GTC Video Blog IBM made big news on the first day of last week's GPU Technology Conference by announcing that it'll roll out an Nvidia Fermi–based expansion blade. While it's not formally announced yet (the plan is to do so in Q4), IBM had one at the show and walked me through it for the video below.
It isn't a standalone server; it's a single Fermi GPU with 6GB memory that clicks onto a host – initially an IBM HS22 two-socket blade with 12 DDR3 DIMM slots and all the typical IBM bladey trimmings. It attaches to the host blade via a 16x Gen-2 PCIe port.
The ports on the Fermi blade extension have a pass-through feature so that up to four expansion blades can be attached to a single host. That's a hell of a lot of GPU goodness — and it's certainly GPU-riffic.
Also GPU-riffic is the fact that these expansion blades fit into the most popular IBM BladeCenter chassis (the E, H, and S varieties). This is significant in that it marks a big step for GPU computing. There are a lot of these blade chassis (and H22 blades) out in Customer-Land, and these new GPU blades really open up the market for non-HPC centric buyers to give GPUs a try.

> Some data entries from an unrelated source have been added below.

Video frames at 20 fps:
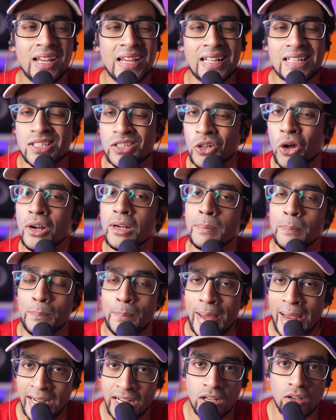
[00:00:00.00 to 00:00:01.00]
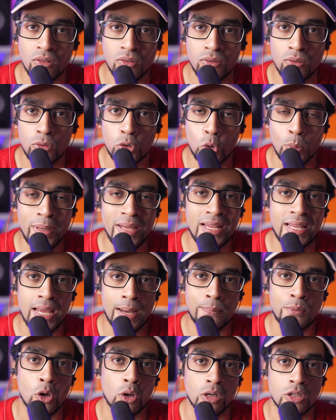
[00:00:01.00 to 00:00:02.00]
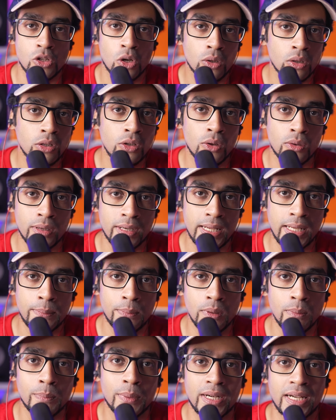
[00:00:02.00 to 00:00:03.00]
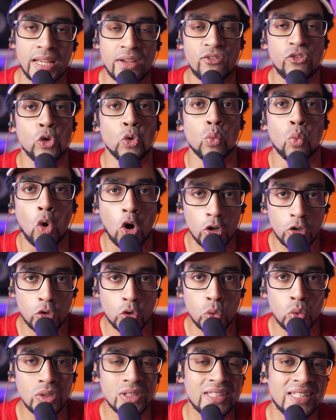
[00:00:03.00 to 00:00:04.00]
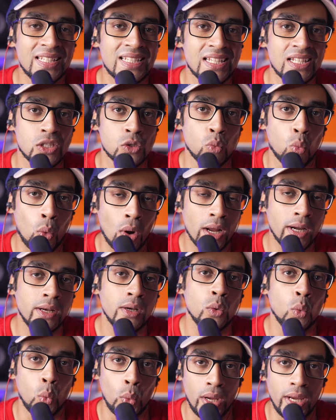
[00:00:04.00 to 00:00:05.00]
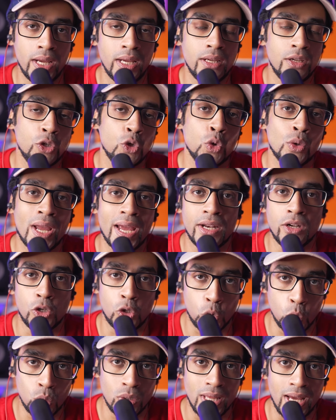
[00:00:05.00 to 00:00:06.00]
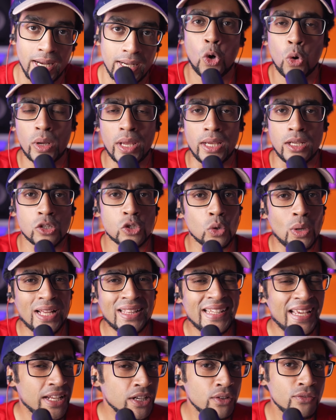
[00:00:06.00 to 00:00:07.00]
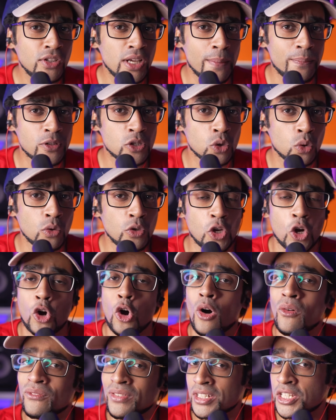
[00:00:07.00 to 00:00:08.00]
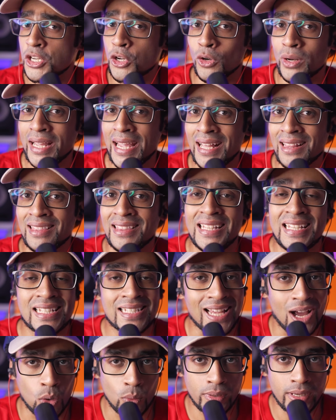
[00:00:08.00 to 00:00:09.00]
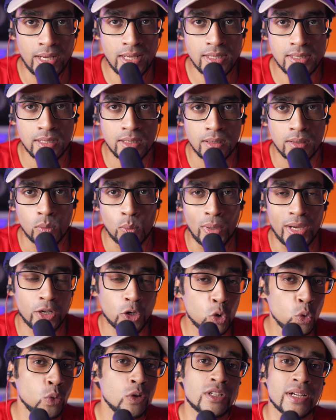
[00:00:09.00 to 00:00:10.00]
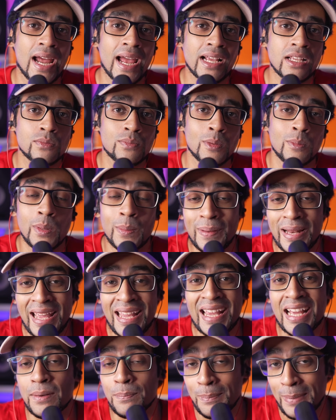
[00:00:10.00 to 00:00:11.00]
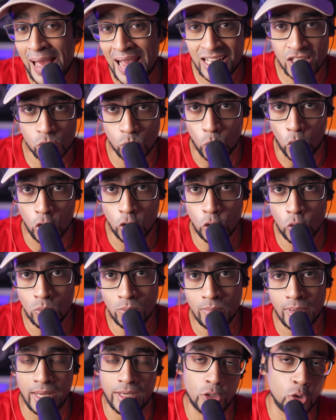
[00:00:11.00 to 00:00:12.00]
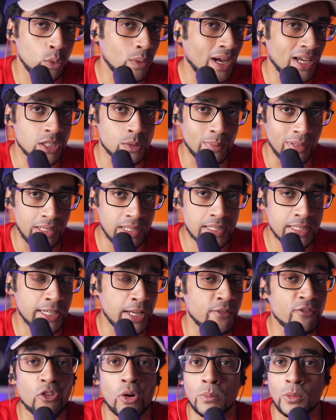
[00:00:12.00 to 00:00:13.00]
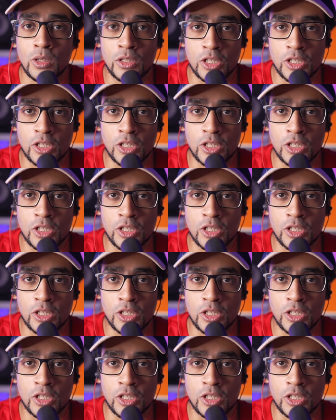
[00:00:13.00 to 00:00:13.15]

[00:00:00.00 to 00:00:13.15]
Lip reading: it's not meant to be kept horizontally on a table, but if you want to, this is one way you can do that. Okay, so at the end of the episode, you're obviously going to get the sound test, where two tracks will be playing at max volume and you guys will listen and form your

These products, and others like them from HP and Dell, make GPUs a standard IT item rather than some exotic technology that's suitable only for labs, Hadron Colliders, or data centers supporting super villains.
IBM also showed the Fermi offering for their ultra-dense iDataplex server, as you'll see on the video. I remember getting an early briefing back when iDataplex was just a vision in Jimmy the Bull's mind. At that time, it was firmly aimed only at the mega Net 2.0-type data centers (think Yahoo!, Google, and folks like that). It was supposed to be extremely dense and efficient, with servers that had only what was absolutely necessary to function — with no additional RAS or management hardware features.
I had two initial thoughts during those discussions. The first was that I didn't totally believe that IBM could stay true to the vision of providing a stripped-down server. I figured it would be hard for them to resist the urge to add on additional hardware features that might seem "nice to have", but which would pump up the cost, size, and power draw. I was wrong on this score — they successfully delivered what they promised.
My second thought was, "It's dense, cheap to buy and operate, and you're looking to sell it in big chunks, why not target HPC too? It's a good fit."
They didn't agree with my reasoning, at least initially, but the market said differently, and iDataplex has become a standard IBM HPC offering. ®
I'm still working on making the term "GPU-riffic" a part of the industry lexicon. Anyone who is supporting "GPU-tastic" as an alternative should reconsider their stance.